*INSTRUCTIONS TO FOLLOW*
Copy the lines below exactly, starting at the one with "[0:00.00-0:00.90]" and ending at the one with "Lip reading: live stream, and luckily I came", and leave out any picture.

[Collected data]
··········
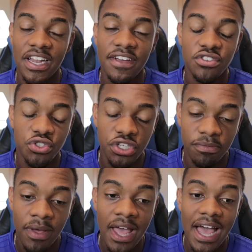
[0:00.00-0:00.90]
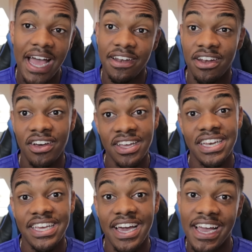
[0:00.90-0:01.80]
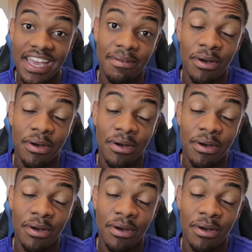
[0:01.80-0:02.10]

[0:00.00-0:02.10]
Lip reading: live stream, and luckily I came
··········
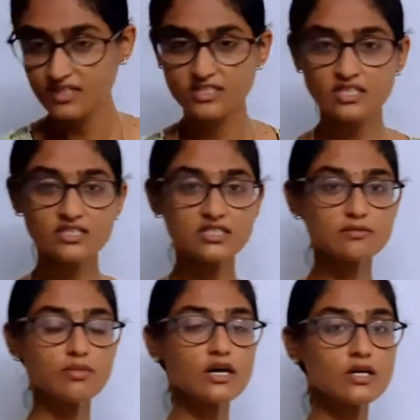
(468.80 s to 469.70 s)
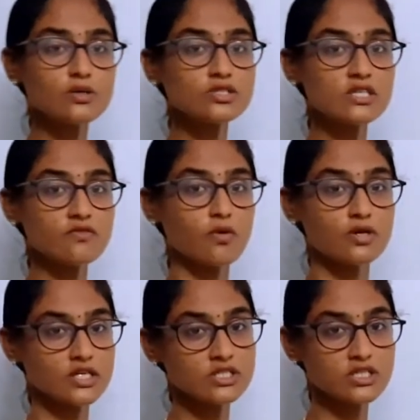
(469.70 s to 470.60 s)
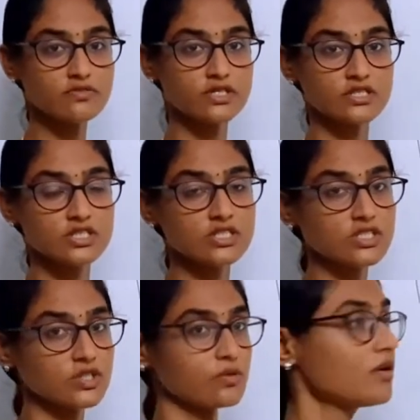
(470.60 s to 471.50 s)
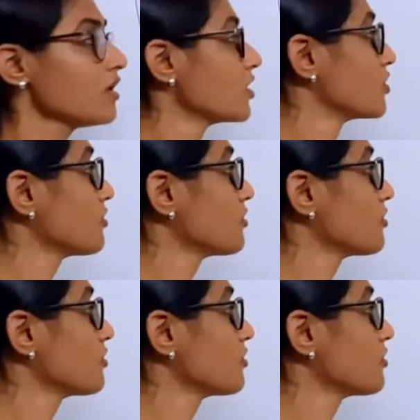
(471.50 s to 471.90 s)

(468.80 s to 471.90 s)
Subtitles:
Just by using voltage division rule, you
··········
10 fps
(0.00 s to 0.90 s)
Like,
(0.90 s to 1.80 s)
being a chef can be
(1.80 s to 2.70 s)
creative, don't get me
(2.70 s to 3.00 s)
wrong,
··········
*EXERCISE SOLUTION*
[0:00.00-0:00.90]
[0:00.90-0:01.80]
[0:01.80-0:02.10]

[0:00.00-0:02.10]
Lip reading: live stream, and luckily I came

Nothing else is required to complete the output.